TRY IT
Where a record contains an image, leave the image out and print the rest exactly.

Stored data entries
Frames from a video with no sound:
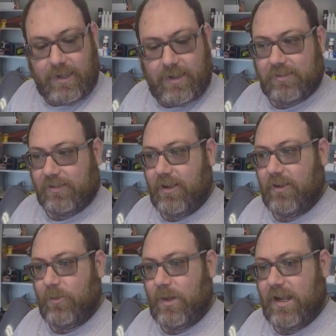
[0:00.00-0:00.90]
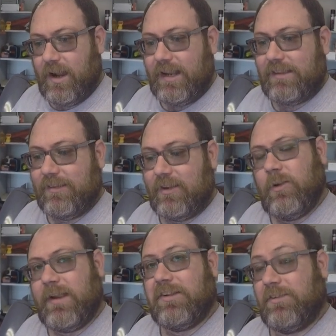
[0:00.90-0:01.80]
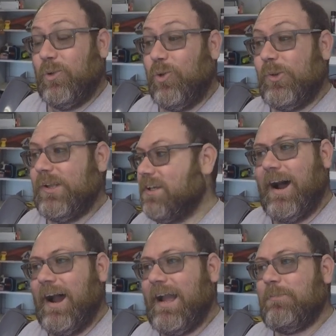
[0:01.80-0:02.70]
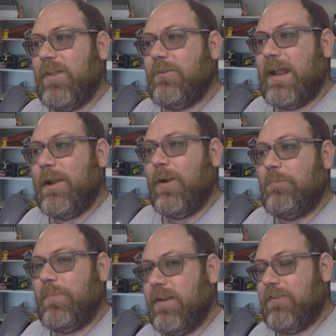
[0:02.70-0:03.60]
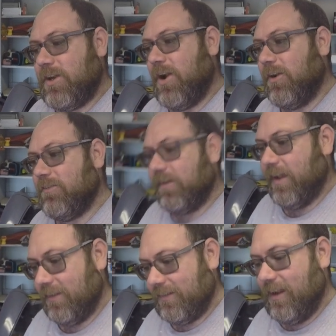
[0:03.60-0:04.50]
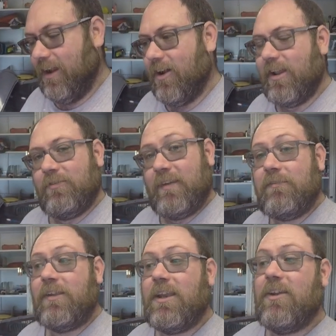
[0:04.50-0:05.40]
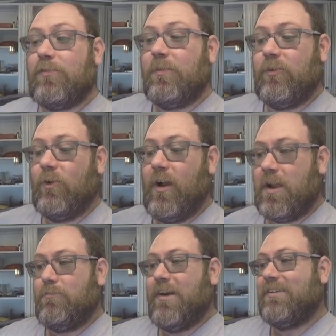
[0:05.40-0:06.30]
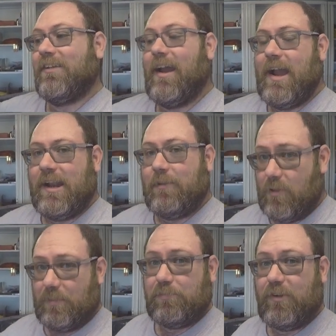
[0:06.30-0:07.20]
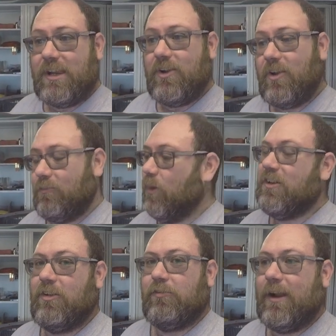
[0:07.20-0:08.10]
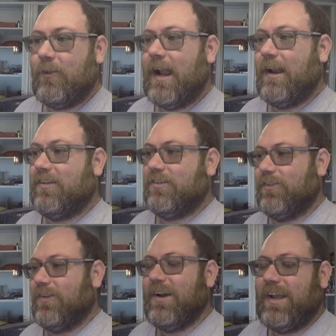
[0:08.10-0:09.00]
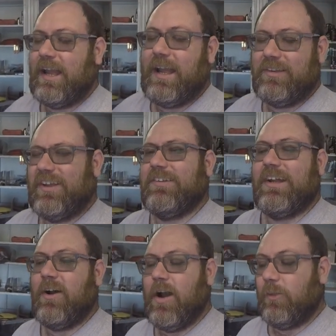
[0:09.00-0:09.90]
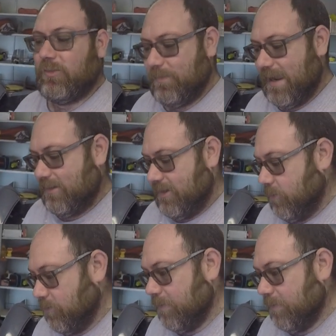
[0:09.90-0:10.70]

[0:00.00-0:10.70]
So uh, I need to get some ordered. I am though now a bit of a convert. I have never used before a compressor and a proper spray gun. I've always used rattle cans and just thought, oh yeah, it's easy, I'll, I'll just make do.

EXERCISE RESPONSE
Frames from a video with no sound:
[0:00.00-0:00.90]
[0:00.90-0:01.80]
[0:01.80-0:02.70]
[0:02.70-0:03.60]
[0:03.60-0:04.50]
[0:04.50-0:05.40]
[0:05.40-0:06.30]
[0:06.30-0:07.20]
[0:07.20-0:08.10]
[0:08.10-0:09.00]
[0:09.00-0:09.90]
[0:09.90-0:10.70]

[0:00.00-0:10.70]
So uh, I need to get some ordered. I am though now a bit of a convert. I have never used before a compressor and a proper spray gun. I've always used rattle cans and just thought, oh yeah, it's easy, I'll, I'll just make do.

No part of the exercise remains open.